SUPPLIED MATERIAL: Begin

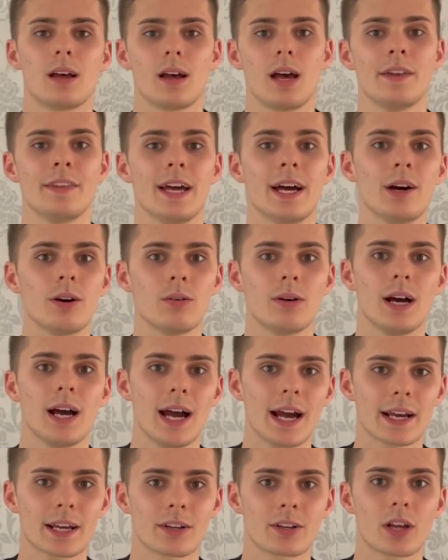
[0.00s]
And now
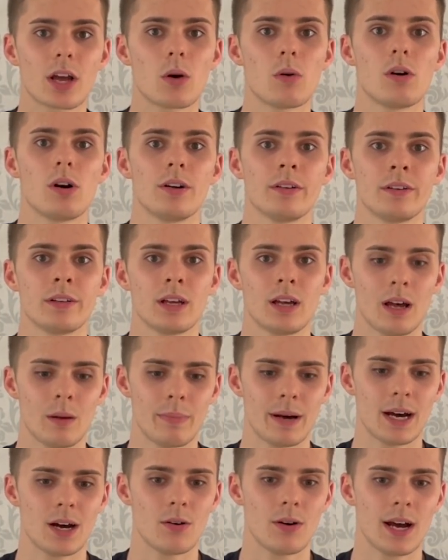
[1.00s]
I can go on
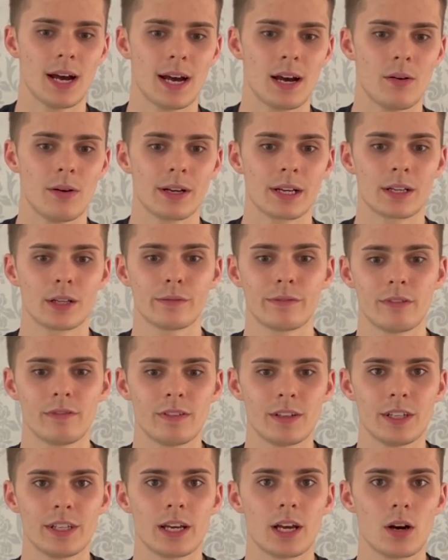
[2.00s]
about how in another
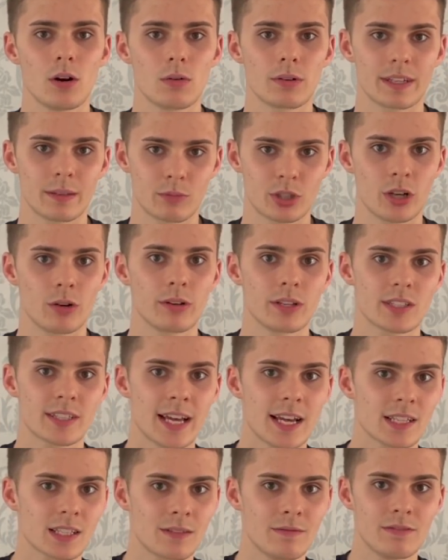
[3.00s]
video, Kipchoge's
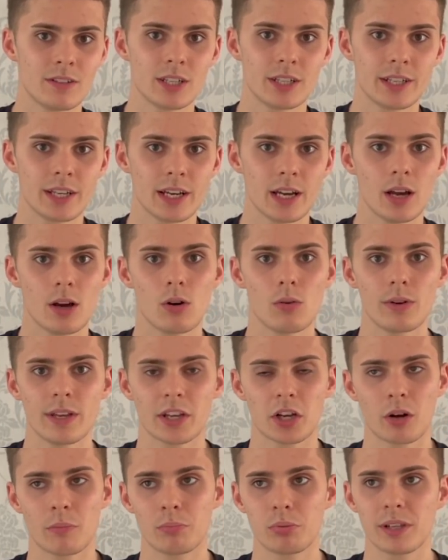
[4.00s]
testing video, he
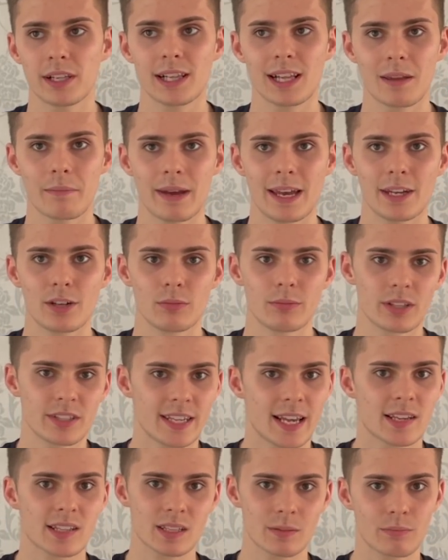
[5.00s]
completely made up the
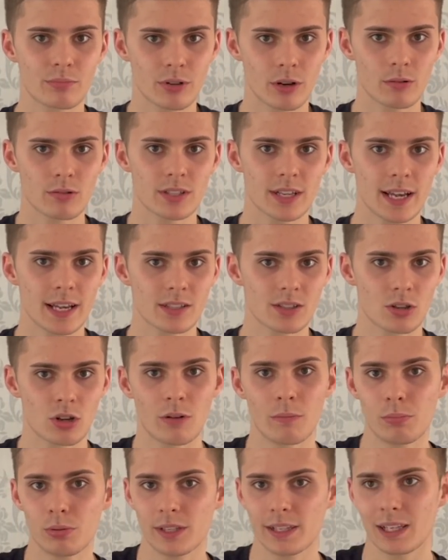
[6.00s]
testing process and
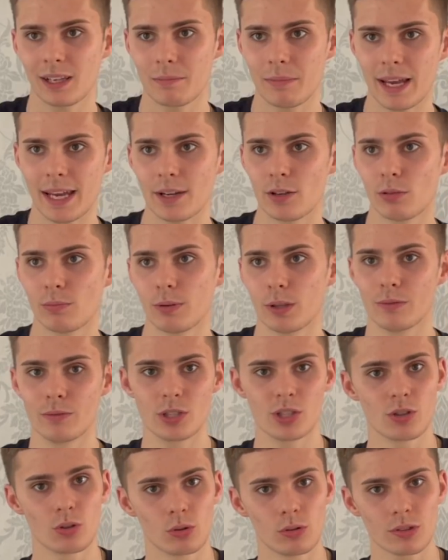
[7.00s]
completely made up the
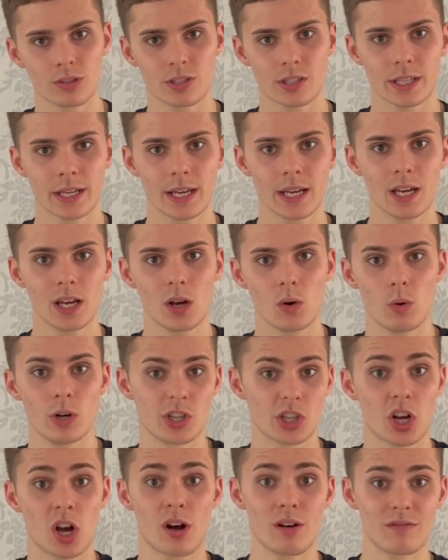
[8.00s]
results, which
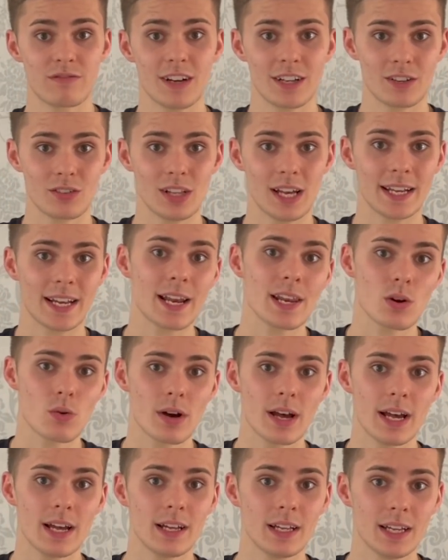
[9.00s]
you can't find online
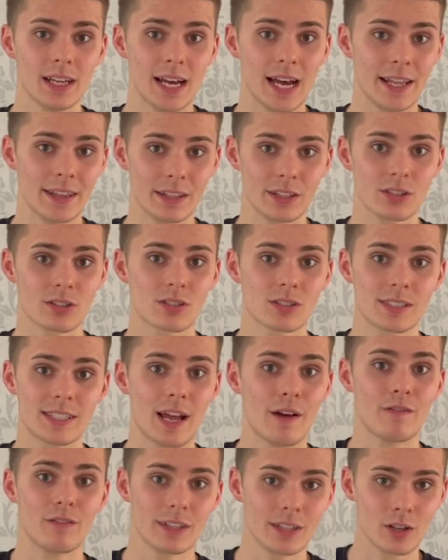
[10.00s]
anywhere, and they're just
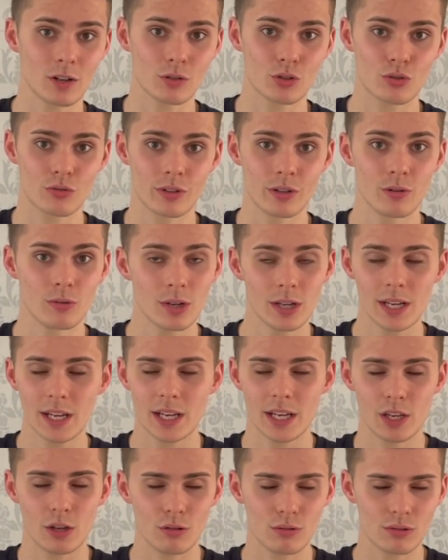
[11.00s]
definitely not true.
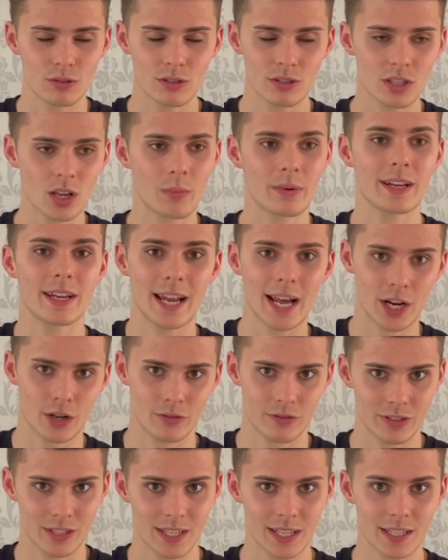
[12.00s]
It was so many
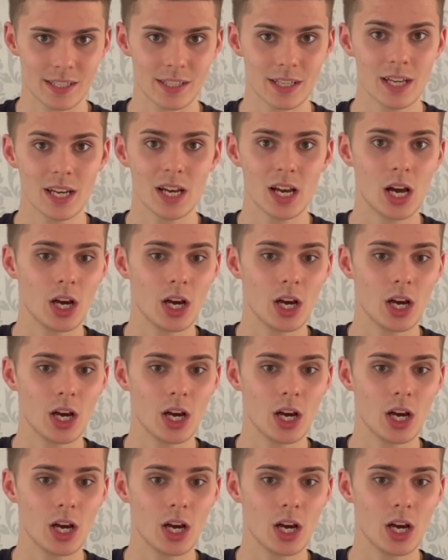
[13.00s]
inaccuracies.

SUPPLIED MATERIAL: End

YOUR OBJECTIVE — Wherever an image appears, omit it; copy the rest of the records exactly.

THE COMPLETED TASK —
[0.00s]
And now
[1.00s]
I can go on
[2.00s]
about how in another
[3.00s]
video, Kipchoge's
[4.00s]
testing video, he
[5.00s]
completely made up the
[6.00s]
testing process and
[7.00s]
completely made up the
[8.00s]
results, which
[9.00s]
you can't find online
[10.00s]
anywhere, and they're just
[11.00s]
definitely not true.
[12.00s]
It was so many
[13.00s]
inaccuracies.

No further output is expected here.